Fenomena-fenomena antipati terhadap dokter ini bukan tidak mungkin akan terus berkembang sejalan dengan ketidakpastian perlindunga terhadap dokter. Semua kalau salah adalah kesalahan dokter. Pasien meninggal, pasien terhambat pekerjaannya karena hasil pemeriksaan dokter, pasien membuang waktu karena menunggu.
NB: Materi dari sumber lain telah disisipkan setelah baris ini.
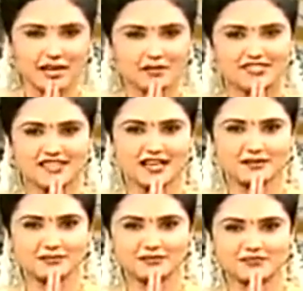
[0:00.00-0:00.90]

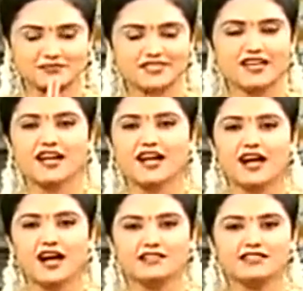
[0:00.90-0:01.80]
నమస్కారం
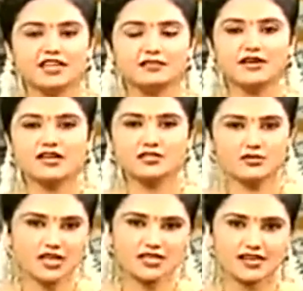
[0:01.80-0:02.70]
ఆధ్యాత్మిక
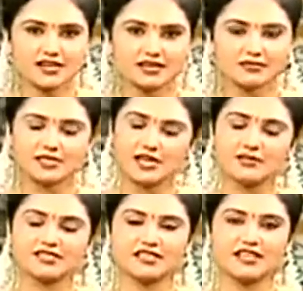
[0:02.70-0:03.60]
సుధాసాగరం
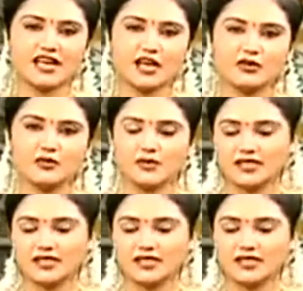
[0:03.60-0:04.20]
ధర్మ సందేహాలు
Andai komunikasi bisa berjalan dua arah.

Pasien dan keluarga harus paham akan setiap kondisi yang akan terjadi. Tindakan yang diambil, efek samping, komplikasi. Semua harus bisa dijelaskan sesederhana dan semengerti mungkin. Namun, terkadang karena kasus emergency keluarga tanpa sadar mengiyakan saja apa mau nya dokter tanpa mendengar apa kemungkinan yang akan terjadi. Bahkan dengan bukti informed consent yang ditandatangani pun akan dibilang dipalsukan bila terjadi hal yang tidak diinginkan.

Lettu D harusnya tidak mengambil sikap arogan. Padahal kalau mau berfikir, dengan kondisi yang tidak layak terbang namun memaksa untuk di-fit kan tentu akan membahayakan diri sendiri, minimal, dan orang lain serta merugikan skuadron pastinya.

Masyarakat harus tahu apa saja yang menjadi kasus emergency dalam kedokteran. Sunat, sakit gigi bahkan demam di bawah 40 derajat bukanlah hal emergency (bila tidak ada riwayat kejang demam).

Yakinlah, gak ada 1 orang dokter pun yang mau merugikan pasiennya, terutama dalam hal nyawa. Saya sendiri, pernah nangis sesegukan karena pasien saya meninggal. Jadi jangan bayangkan bahwa moralitas dokter hanya sebatas materi. Kami bekerja dengan perasaan. Karena pekerjaan ini adalah masalah kemanusiaan bukan seperti montir yang bisa mencoba-coba kalau kendaraan "sakit".

Saya tidak akan memungkiri oknum. Karena apapun pekerjaan, apapun profesi pasti ada oknum. Dokter yang malas ngomong, malas mendengarkan, malas menjelaskan, yang tahunya datang mengobati dibayar. Tapi, jangan lantas antipati kepada profesi ini. Karena saya yakin masih banyak dokter yang "baik" di luar sana.

Semoga hanya sampai disini persoalan yang dihadapi dokter-dokter Indonesia. Jangan sampai ada lagi pelecehan-pelecehan oleh orang-orang tak bermoral kepada profesi ini. Semoga dokter-dokter Indonesia bisa mengabdi dengan kenyamanan dan keamanan.